The context of our research is the Web in its more general sense, that is, any information system that uses web technologies. The architecture of the Web exploits simple technologies which connect efficiently, to enable an information space that is highly flexible and usable, and which, most importantly, scales. Nowadays, the Web is an impressive platform that hosts always more information, encompassing more languages, more media and more activities [BernersLee, 2006].
On one hand, producing multimedia content today is easier than ever before. Digital photos, videos and music are captured, edited and produced every day. These documents can be easily uploaded, communicated and shared using dedicated media hosting web sites such as Flickr, Picasa and YouTube. Furthermore, social networking web sites such as Facebook and MySpace build online communities of people who share interests, and activities. This results in an ever growing amount of digital multimedia content that is difficult to process effectively, and thus to find, understand and reuse.
On the other hand, the proliferation of interconnectivity and interactivity of web-delivered content have led to the development and evolution of web-based communities and hosted services, such as social-networking sites, wikis, blogs, and folksonomies, and often coined by the term Web 2.0 [OReilly, 2005]. In particular, wikis are often used to create collaborative web sites and to provide Knowledge Management systems. The collaborative encyclopedia Wikipedia is one of the best-known wikis. It illustrates the phenomenon that people are willing to contribute and bring their knowledge and expertise on particular subject of interests in order to consitute encyclopedia or compendium that gathers knowledge [1].
The Semantic Web provides languages and technologies for representing formally the semantics of information and services on the web. Recently rebranded as the Web of Data, it proposes to expose, share and connect data on the Web, expressed in the RDF machine readable format, via dereferenceable URIs, following the so-called linked data principle. This results in an ever growing amount of formal knowledge that can be used to power information systems. The following datasets are examples of compendium of knowledge built collaboratively by end-users and formalized using semantic web technologies [2]:
Finally, there is a growing number of devices that have access to the Web that becomes ubiquitous with the mobile technologies. Users are also more trained to the Web and have more diverse and often more complex information needs. Our asumption is that single sites have rarely the answer to these complex information need. Therefore, users do not only search for particular documents that may contain the information they are looking for, but woud like to be supported while gathering heterogenous and distributed information.

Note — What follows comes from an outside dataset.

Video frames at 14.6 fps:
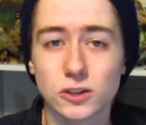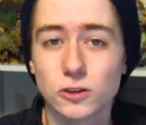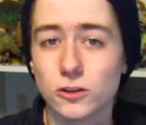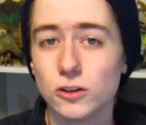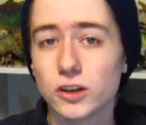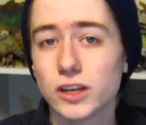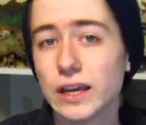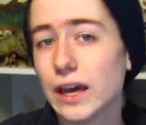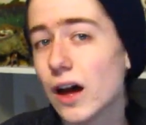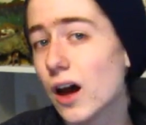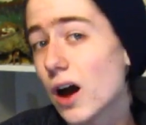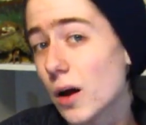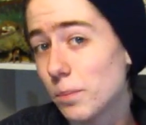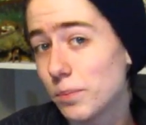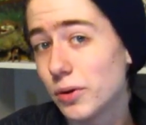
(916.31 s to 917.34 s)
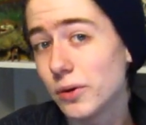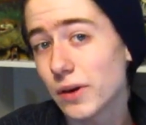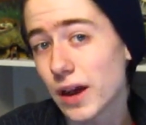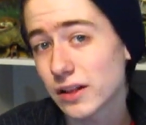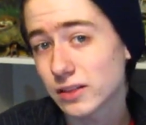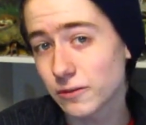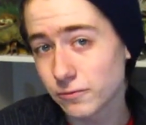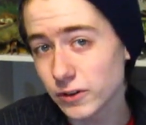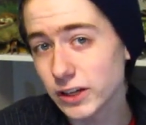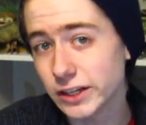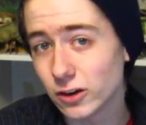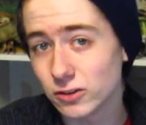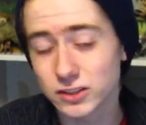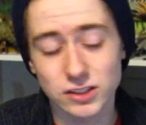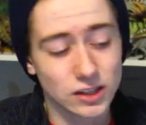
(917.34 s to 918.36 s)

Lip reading: looking up at the figures.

Our goal is to support users complex information needs such as exploring large information space or gathering hetegoneous and distributed information. More precisely, our goal is to model knowledge in order to i) extract data that is currently locked into documents and ii) create meaningful connexion between pieces of data.
The Web of documents lock data and does not allow information sharing except in the user’s head who has to drive system and data integration ... usually through ''copy & paste''. Open APIs facilitate mash-ups and leverage silos of content, but they actually only allow a shallow integration at the user interface level while the data is still kept in the silos. Our goal is to model and develop semantic mashups in order to improve data and system integration.

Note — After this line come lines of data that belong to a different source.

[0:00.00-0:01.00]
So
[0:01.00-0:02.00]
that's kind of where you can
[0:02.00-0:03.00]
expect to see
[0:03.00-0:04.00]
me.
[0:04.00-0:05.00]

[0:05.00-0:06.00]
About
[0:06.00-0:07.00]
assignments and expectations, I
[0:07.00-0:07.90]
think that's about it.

We see the user interfaces as a proxy between the data and the users. Our goal is to study how the design and development of these interfaces influence the knowledge and data models that are rendered, and conversely, what constraints the data models put on the user interfaces level.

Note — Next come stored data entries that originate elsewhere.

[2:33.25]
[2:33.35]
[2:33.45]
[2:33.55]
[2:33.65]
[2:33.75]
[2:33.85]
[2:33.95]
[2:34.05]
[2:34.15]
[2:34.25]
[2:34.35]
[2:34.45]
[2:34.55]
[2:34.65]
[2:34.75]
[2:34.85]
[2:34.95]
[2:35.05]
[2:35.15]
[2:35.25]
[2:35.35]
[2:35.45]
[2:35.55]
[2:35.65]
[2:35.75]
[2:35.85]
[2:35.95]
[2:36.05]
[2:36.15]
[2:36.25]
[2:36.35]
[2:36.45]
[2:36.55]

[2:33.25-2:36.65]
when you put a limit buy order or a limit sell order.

At the heart of our research, there is the problem of modeling knowledge. We have investigated how to model ontologies and especially how to structure taxonomies. We have proposed a three steps methodology (named ARCHONTE) and a tool (DOE) introducing a clear semantic commitment to normalize the meaning of the concepts and properties of an ontology [Bachimont, 2002].
Ontology Alignment: [Straccia, 2005], [Straccia, 2006]
Build knowledge models for supporting complex user information needs requires to be able i) to describe the content of documents and ii) to represent and make use of the context surrounding the information. Semantic technologies can be applied at several stages. Upstream, knowledge of the context allows to enhance multimedia content analysis. Downstream, knowledge of the user allows to better support user interaction, providing recommendation and personalized access to multimedia content. In the middle, semantic technologies are used to integrate heterogenous and distributed data, infer connexion between pieces of data, select, rank and organize the information, etc.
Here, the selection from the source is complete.